Repeat these records exactly, pictures excluded.

━━ PROVIDED DATA ━━

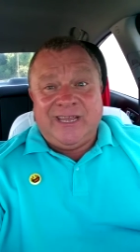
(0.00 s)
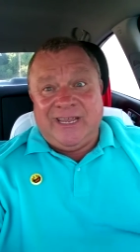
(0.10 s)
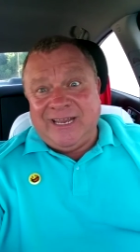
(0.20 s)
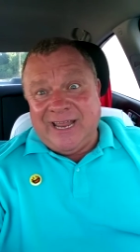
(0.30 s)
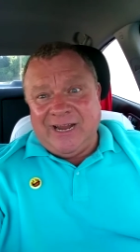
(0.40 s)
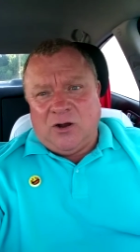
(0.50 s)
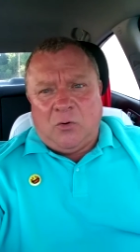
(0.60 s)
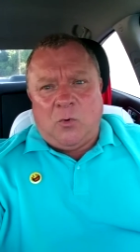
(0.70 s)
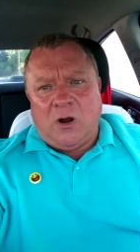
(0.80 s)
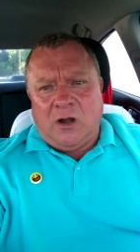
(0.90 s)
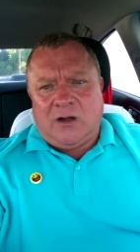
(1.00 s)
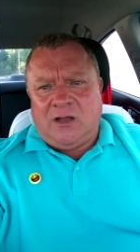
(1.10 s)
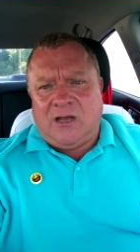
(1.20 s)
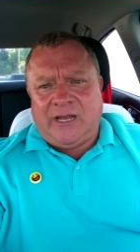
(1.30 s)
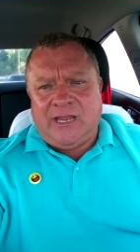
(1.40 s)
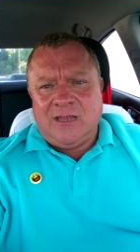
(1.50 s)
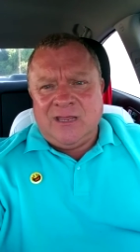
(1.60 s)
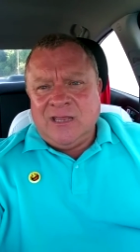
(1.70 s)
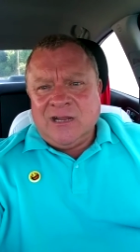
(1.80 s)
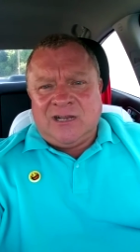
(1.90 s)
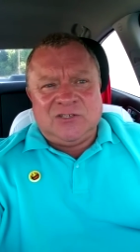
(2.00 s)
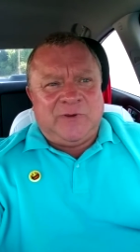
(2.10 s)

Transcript: it ain't going to work, honey because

━━━

- _EXERCISE RESPONSE_
(0.00 s)
(0.10 s)
(0.20 s)
(0.30 s)
(0.40 s)
(0.50 s)
(0.60 s)
(0.70 s)
(0.80 s)
(0.90 s)
(1.00 s)
(1.10 s)
(1.20 s)
(1.30 s)
(1.40 s)
(1.50 s)
(1.60 s)
(1.70 s)
(1.80 s)
(1.90 s)
(2.00 s)
(2.10 s)

Transcript: it ain't going to work, honey because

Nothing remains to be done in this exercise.